La minaccia di Maduro: un attacco al Venezuela segnerebbe la fine di Trump
La minaccia di Maduro: un attacco al Venezuela segnerebbe la fine di Trump
Caracas, 18 novembre 2025 – Un attacco militare degli Stati Uniti contro il Venezuela potrebbe segnare “la fine politica” di Donald Trump. Lo ha detto ieri sera il presidente venezuelano Nicolás Maduro durante il suo programma televisivo “Con Maduro+”, in onda sul canale statale Venezolana de Televisión. Le sue parole arrivano lo stesso giorno in cui l’ex presidente americano ha ribadito di non escludere “nessuna opzione” su un possibile intervento diretto in Venezuela.
Maduro lancia l’allarme: “Un attacco militare sarebbe la fine di Trump”
Seduto nello studio di VTV, con la bandiera nazionale alle spalle e alcuni collaboratori accanto, Maduro ha usato parole dure. “Un’aggressione militare degli Stati Uniti – ha detto – significherebbe la fine politica di Trump”. La dichiarazione, ripresa anche dall’agenzia spagnola Efe, arriva in un clima di tensione sempre più teso tra Caracas e Washington. La Casa Bianca continua a mettere pressione sul governo venezuelano.

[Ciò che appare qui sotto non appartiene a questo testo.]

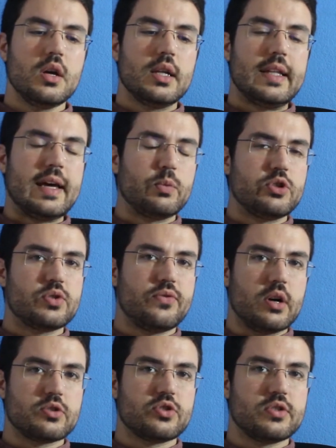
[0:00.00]
Language
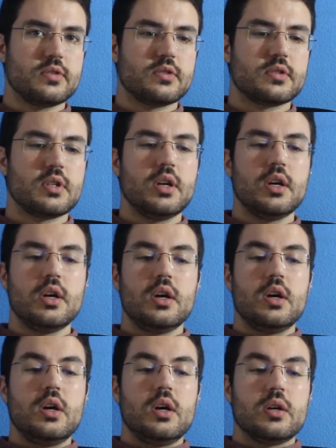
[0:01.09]
functions.
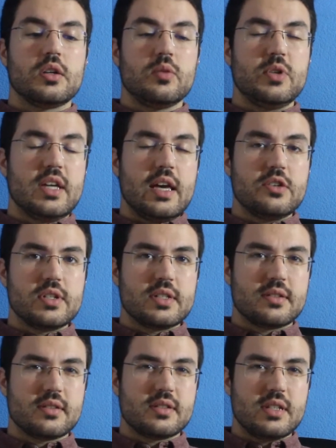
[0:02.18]
Communication
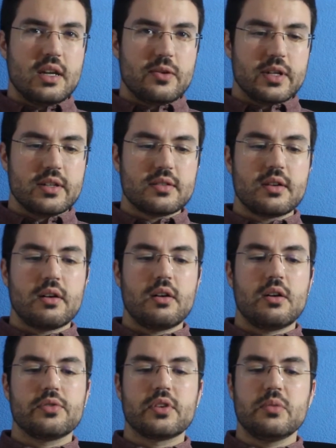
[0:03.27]
is a series
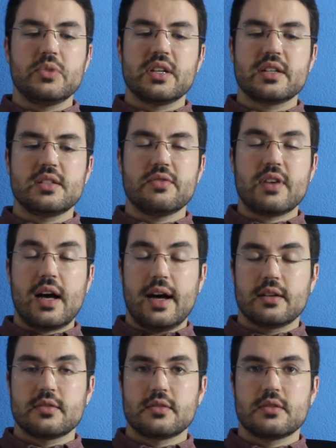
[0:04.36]
of communicative
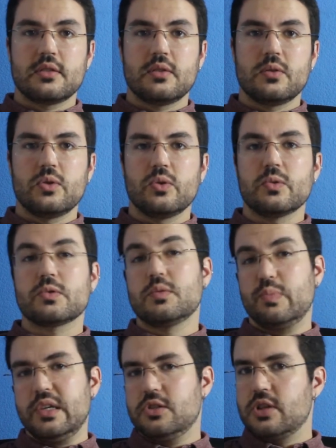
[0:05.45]
acts or
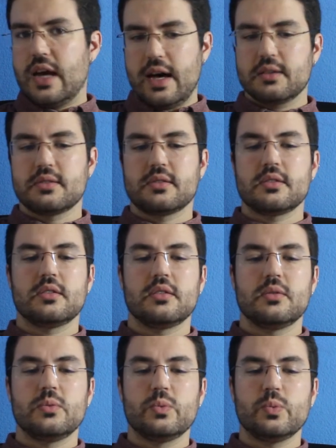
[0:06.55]
speech acts
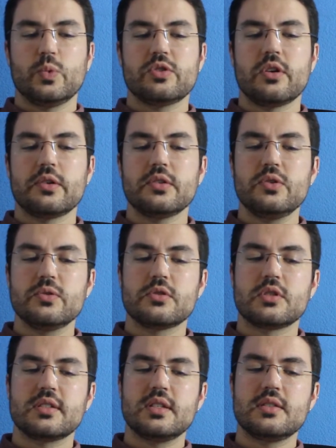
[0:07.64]
which are
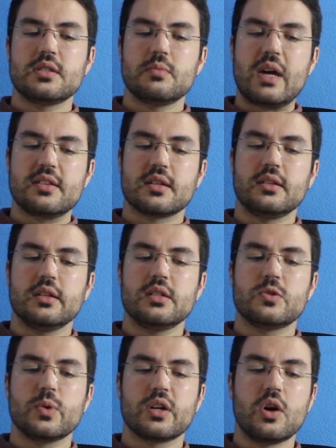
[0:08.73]
used systematically
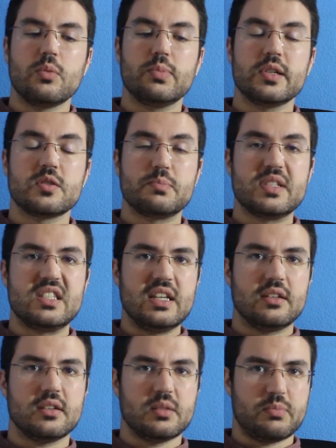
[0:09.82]
to accomplish
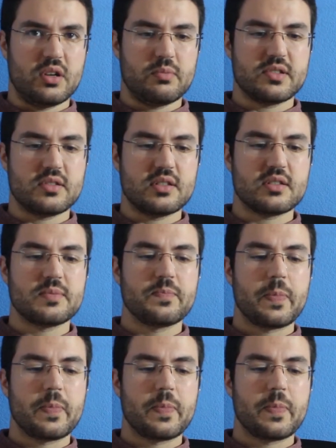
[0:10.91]
particular purposes.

Non è la prima volta che il leader bolivariano usa la tv per mandare messaggi diretti agli Stati Uniti. Ma questa volta ha nominato Trump esplicitamente. “Non si può permettere – ha aggiunto – che il popolo venezuelano venga bombardato e massacrato”. Parole che hanno acceso subito le reazioni dei sostenitori del governo, molti dei quali si sono radunati davanti alla presidenza in Plaza Bolívar già all’alba.
Trump non chiude la porta: “Tutte le opzioni sul tavolo”
Dall’altra parte dell’oceano, Donald Trump ha confermato la sua linea dura durante una conferenza stampa a Miami. “Tutte le opzioni sono sul tavolo”, ha detto ai giornalisti, senza però entrare nel dettaglio di eventuali piani militari. La posizione dell’ex presidente resta ambigua: da un lato parla di “ripristinare la democrazia” in Venezuela, dall’altro non esclude soluzioni drastiche.
Secondo fonti diplomatiche citate dalla stampa americana, per ora non si registrano movimenti militari sospetti nella zona caraibica. Tuttavia, l’ipotesi di un intervento armato tiene in allerta sia i governi sudamericani sia le organizzazioni internazionali. Il segretario generale dell’OEA, Luis Almagro, ha lanciato un appello al dialogo: “Serve responsabilità – ha detto – per evitare una crisi umanitaria ancora più grave”.
Maduro apre al confronto: “Pronto a parlare faccia a faccia con Trump”
Nonostante i toni accesi, Maduro ha lasciato uno spiraglio. Durante la trasmissione si è detto disponibile a un incontro diretto con Trump. “Chiunque voglia dialogare troverà in noi persone di parola, persone perbene e con esperienza per guidare il Venezuela”, ha detto, rivolgendosi sia all’amministrazione americana sia agli osservatori internazionali.
L’idea di un faccia a faccia non è nuova nella diplomazia sudamericana, ma arriva in un momento delicato per il paese. L’inflazione resta altissima: secondo la Banca Centrale del Venezuela, il tasso annuo supera il 200%. Le tensioni sociali si sentono nelle strade di Caracas e Maracaibo. Solo ieri, davanti al mercato di Petare, alcuni cittadini hanno espresso paura per un possibile conflitto. “Abbiamo già sofferto abbastanza”, ha detto Maria Rodriguez, 42 anni.
La comunità internazionale osserva: tensioni e attese
La comunità internazionale segue la situazione con attenzione. L’Unione Europea ha chiesto calma e rispetto del diritto internazionale. In Sudamerica, i governi di Colombia e Brasile si dicono preoccupati per un possibile peggioramento. Il presidente colombiano Gustavo Petro ha ribadito che “ogni soluzione deve essere politica, non militare”.
Intanto a Caracas la vita va avanti tra dubbi e speranze. Nei bar del centro si parla delle parole di Maduro e delle mosse di Trump. Gli analisti ricordano che il Venezuela resta un paese chiave per il petrolio: secondo l’OPEC, le riserve superano i 300 miliardi di barili. Ma è anche fragile, sul piano sociale ed economico.
Solo nelle prossime settimane si capirà se prevarrà il dialogo o se le tensioni sfoceranno in qualcosa di più grave. Per ora, tra parole forti e trattative dietro le quinte, Caracas resta al centro dello sguardo del mondo.